An amusing anecdote is told about the Feathers, Grosvenor Street West. A lodge of Oddfellows was held at this house, into the private chamber of which George, Prince of Wales, one night intruded very abruptly with a roystering friend. The society was, at the moment, celebrating some of its awful mysteries, which no uninitiated eye may behold, and these were witnessed by the profane intruders. The only way to repair the sacrilege was to make the Prince and his companion “Oddfellows,” a title they certainly deserved as richly as any members of the club. The initiatory rites were quickly gone through, and the Prince was chairman for the remainder of the evening. In 1851 the old public-house was pulled down and a new gin palace built on its site, in the parlour of which the chair used by the distinguished Oddfellow is still preserved, along with a portrait of his Royal Highness in the robes of the order.

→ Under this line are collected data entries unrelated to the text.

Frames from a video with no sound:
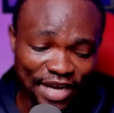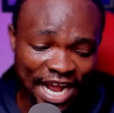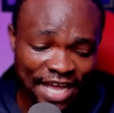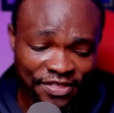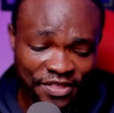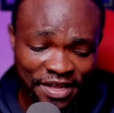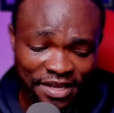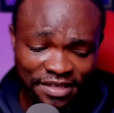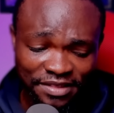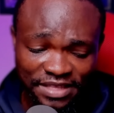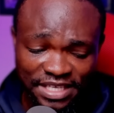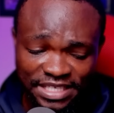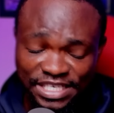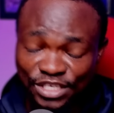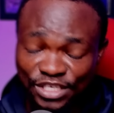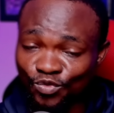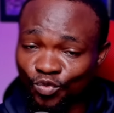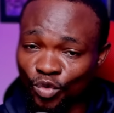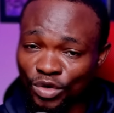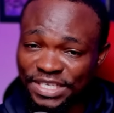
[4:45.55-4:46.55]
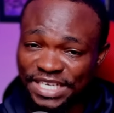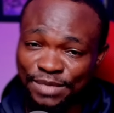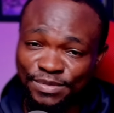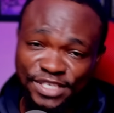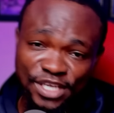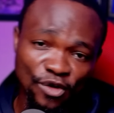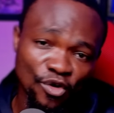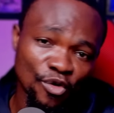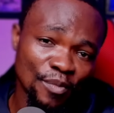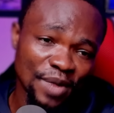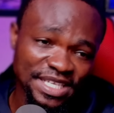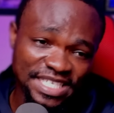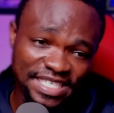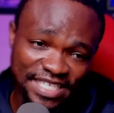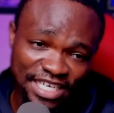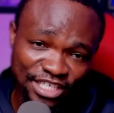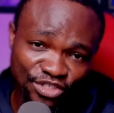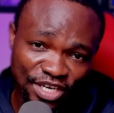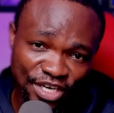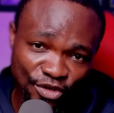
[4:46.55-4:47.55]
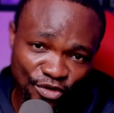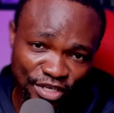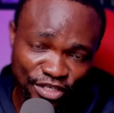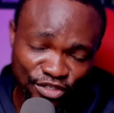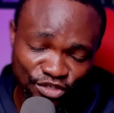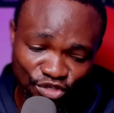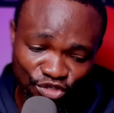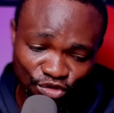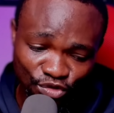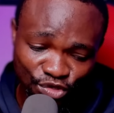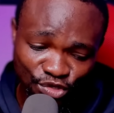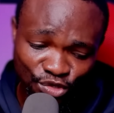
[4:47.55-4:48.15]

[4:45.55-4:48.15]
I think this is what Hamster Kombat is actually going to use.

Among the badges and arms of countries and towns, the national emblem the Rose is most frequent, and has been so for centuries. Bishop Earle observes, “If the vintner’s Rose be at the door it is sign sufficient, but the absence of this is supplied by the ivy-bush.” Hutton, in his “Battle of Bosworth,” says that “upon the death of Richard III., and the consequent overthrow of the York faction, all the signboards with white roses were pulled down, and that none are to be found at the present day.” This last part of the statement, we believe, is true, but that the White Roses were not all immediately done away with appears from the fact that, in 1503, a White Rose Tavern was demolished to make room for the building of Henry VII.’s chapel in Westminster; that tavern stood near the chapel of Our Lady, behind the high altar of the abbey church. At present, however, as the rose on the signboard represents in the eye of the public simply the Queen of Flowers,—its heraldic history having been forgotten long ago,—it is painted any colour according to taste, or occasionally gilt. Long after the famous battles between the White and Red Roses had ceased, the custom was continued of adding the colour to the name of the sign. Thus, in Stow, “Then have ye one other lane called Rother Lane, or Red Rose Lane, of such a sign,” &c. In Lancashire we meet, in one or two instances, with the old heraldic flower, as at Springwood, Chadderton, Manchester, where the Red Rose of Lancaster is still in full bloom on a publican’s signboard.